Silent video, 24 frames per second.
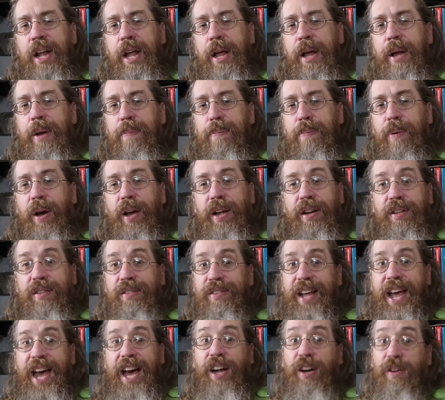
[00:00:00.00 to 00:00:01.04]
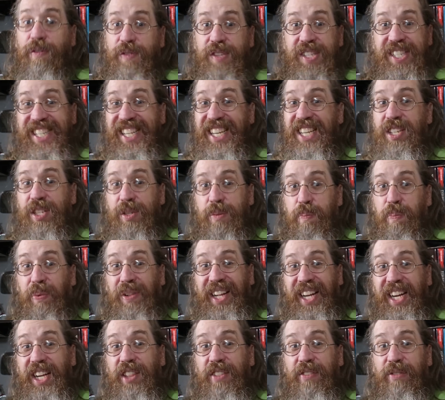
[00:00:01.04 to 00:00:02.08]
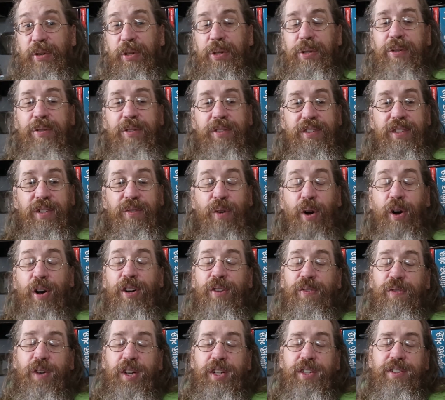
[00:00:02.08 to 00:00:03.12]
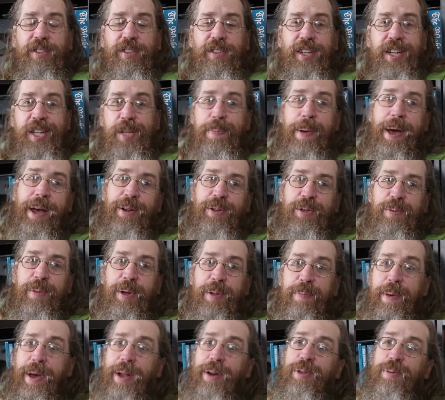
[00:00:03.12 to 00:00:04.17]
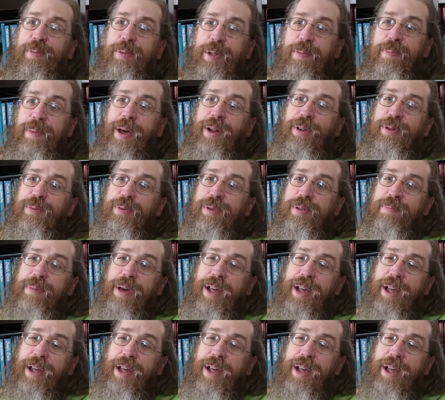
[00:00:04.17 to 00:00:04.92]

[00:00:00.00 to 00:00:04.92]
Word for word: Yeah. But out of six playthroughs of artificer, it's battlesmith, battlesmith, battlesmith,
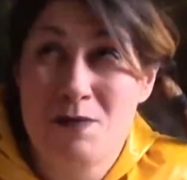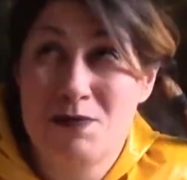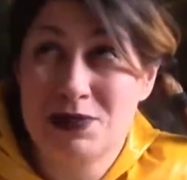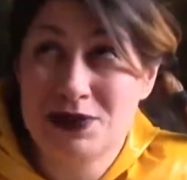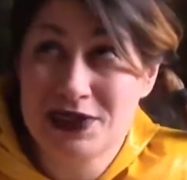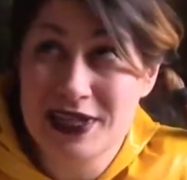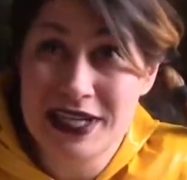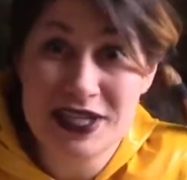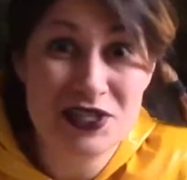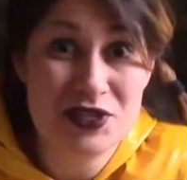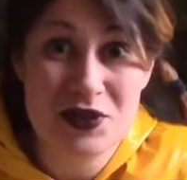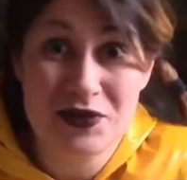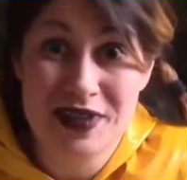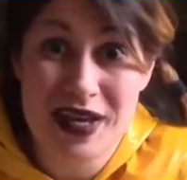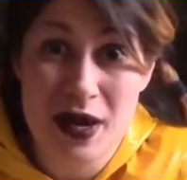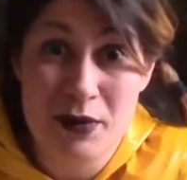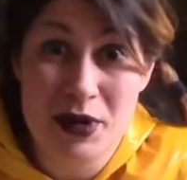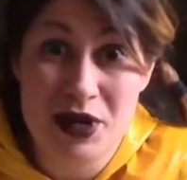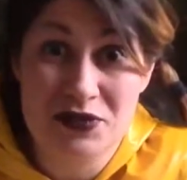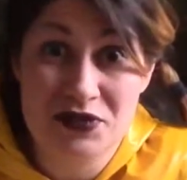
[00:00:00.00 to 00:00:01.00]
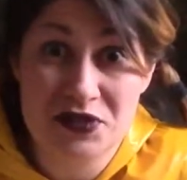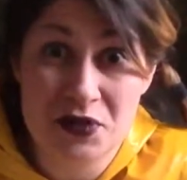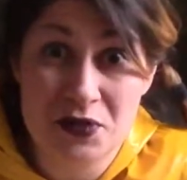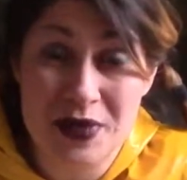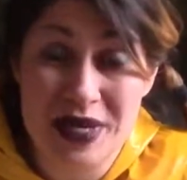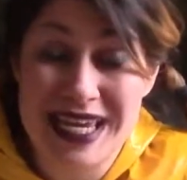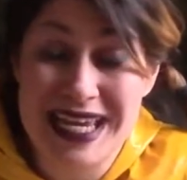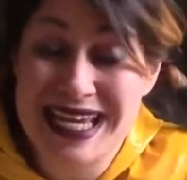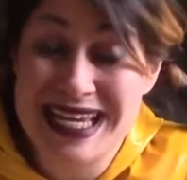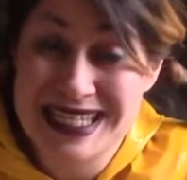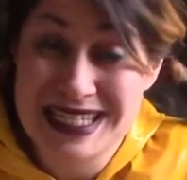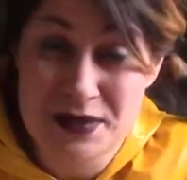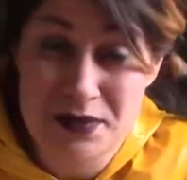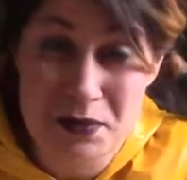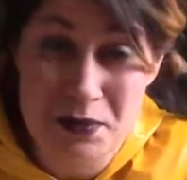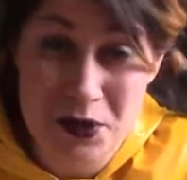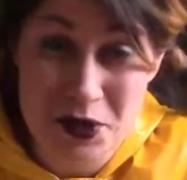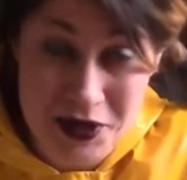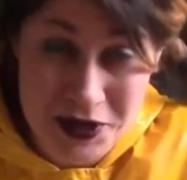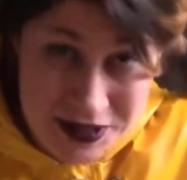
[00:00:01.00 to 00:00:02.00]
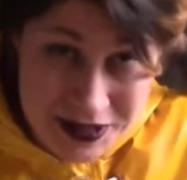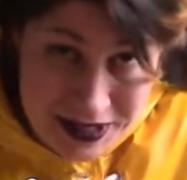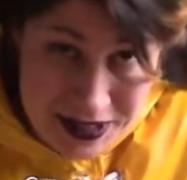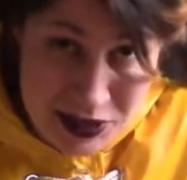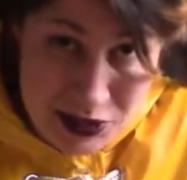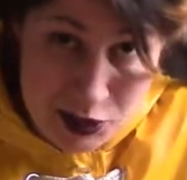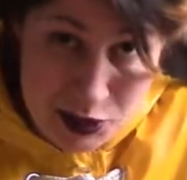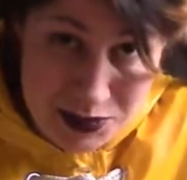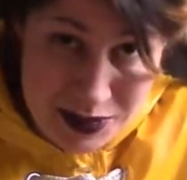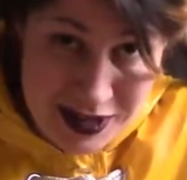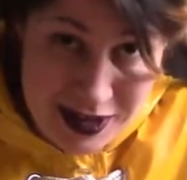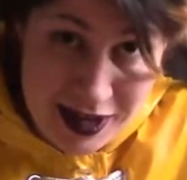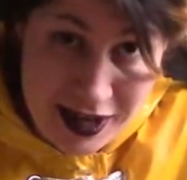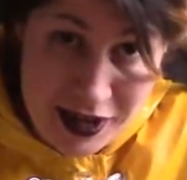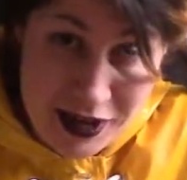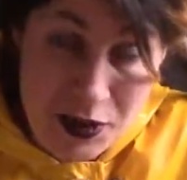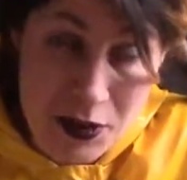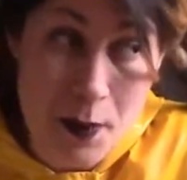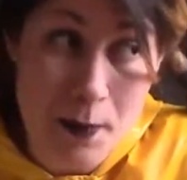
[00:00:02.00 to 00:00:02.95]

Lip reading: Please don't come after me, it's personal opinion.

Exercise:
The records above should be reproduced exactly, with the pictures omitted.

Task response:
Silent video, 24 frames per second.
[00:00:00.00 to 00:00:01.04]
[00:00:01.04 to 00:00:02.08]
[00:00:02.08 to 00:00:03.12]
[00:00:03.12 to 00:00:04.17]
[00:00:04.17 to 00:00:04.92]

[00:00:00.00 to 00:00:04.92]
Word for word: Yeah. But out of six playthroughs of artificer, it's battlesmith, battlesmith, battlesmith,
[00:00:00.00 to 00:00:01.00]
[00:00:01.00 to 00:00:02.00]
[00:00:02.00 to 00:00:02.95]

Lip reading: Please don't come after me, it's personal opinion.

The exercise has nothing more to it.